**Records:**
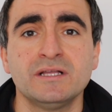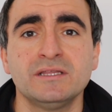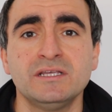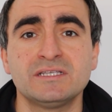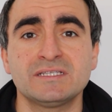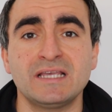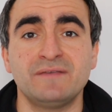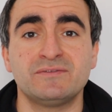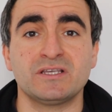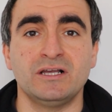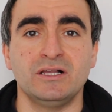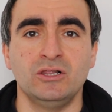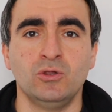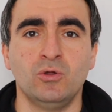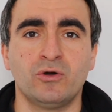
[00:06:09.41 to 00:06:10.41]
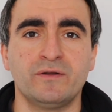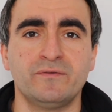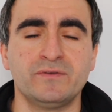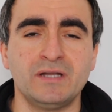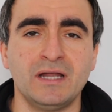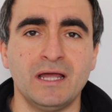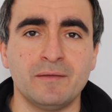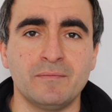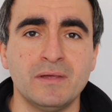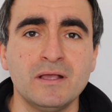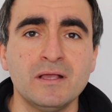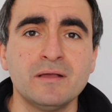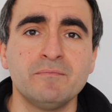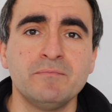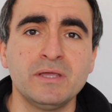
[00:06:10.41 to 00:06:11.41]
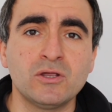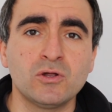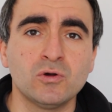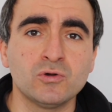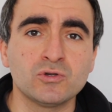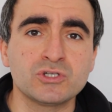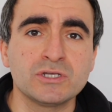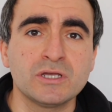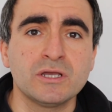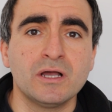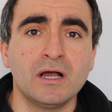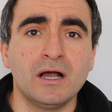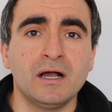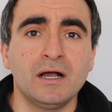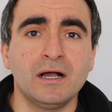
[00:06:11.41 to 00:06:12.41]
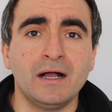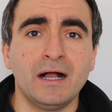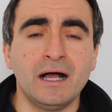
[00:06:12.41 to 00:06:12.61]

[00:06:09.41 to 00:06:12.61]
This saves a lot of time because uh,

**Task prompt:**
Type the entries again verbatim. Any pictures should be skipped.

**Exercise answer:**
[00:06:09.41 to 00:06:10.41]
[00:06:10.41 to 00:06:11.41]
[00:06:11.41 to 00:06:12.41]
[00:06:12.41 to 00:06:12.61]

[00:06:09.41 to 00:06:12.61]
This saves a lot of time because uh,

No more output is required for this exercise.